● **Task prompt**:
Retype the line in which "[0:03.60-0:04.50]" appears, then every line after it until the records end. Leave out the pictures.

Data excerpts
--
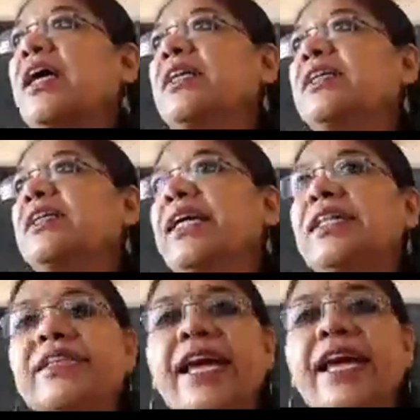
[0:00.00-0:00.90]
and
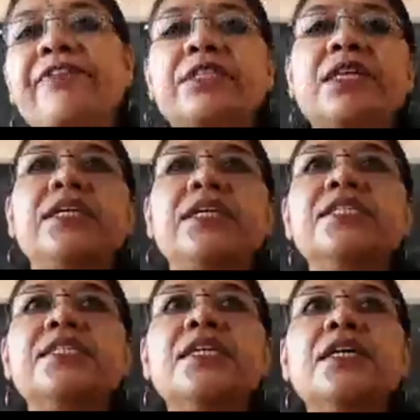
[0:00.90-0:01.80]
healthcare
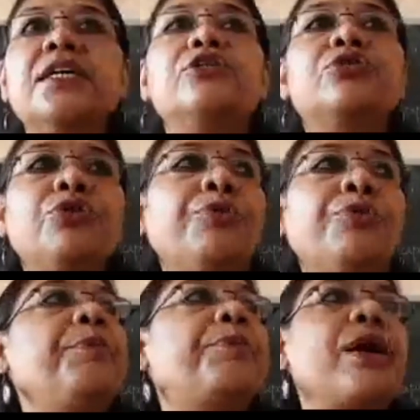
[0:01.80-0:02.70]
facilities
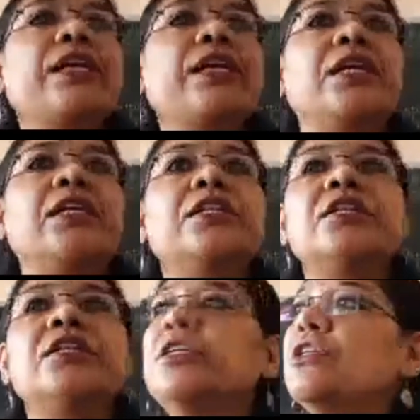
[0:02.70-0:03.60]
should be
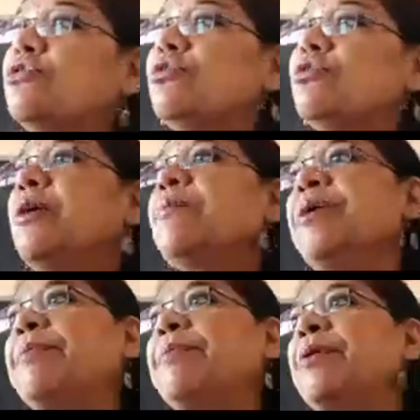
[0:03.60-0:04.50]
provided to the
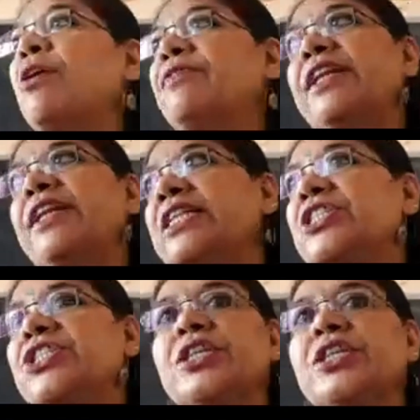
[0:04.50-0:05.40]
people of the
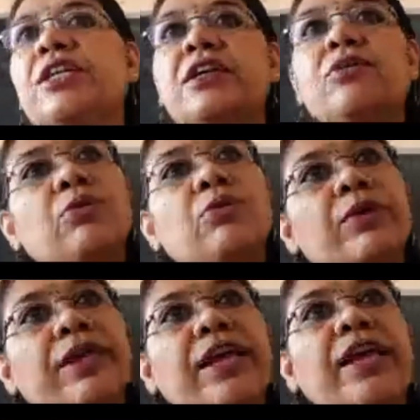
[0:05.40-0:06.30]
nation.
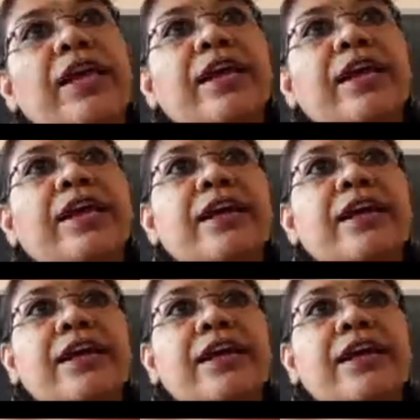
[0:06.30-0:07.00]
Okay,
--
● **Expected output**:
[0:03.60-0:04.50]
provided to the
[0:04.50-0:05.40]
people of the
[0:05.40-0:06.30]
nation.
[0:06.30-0:07.00]
Okay,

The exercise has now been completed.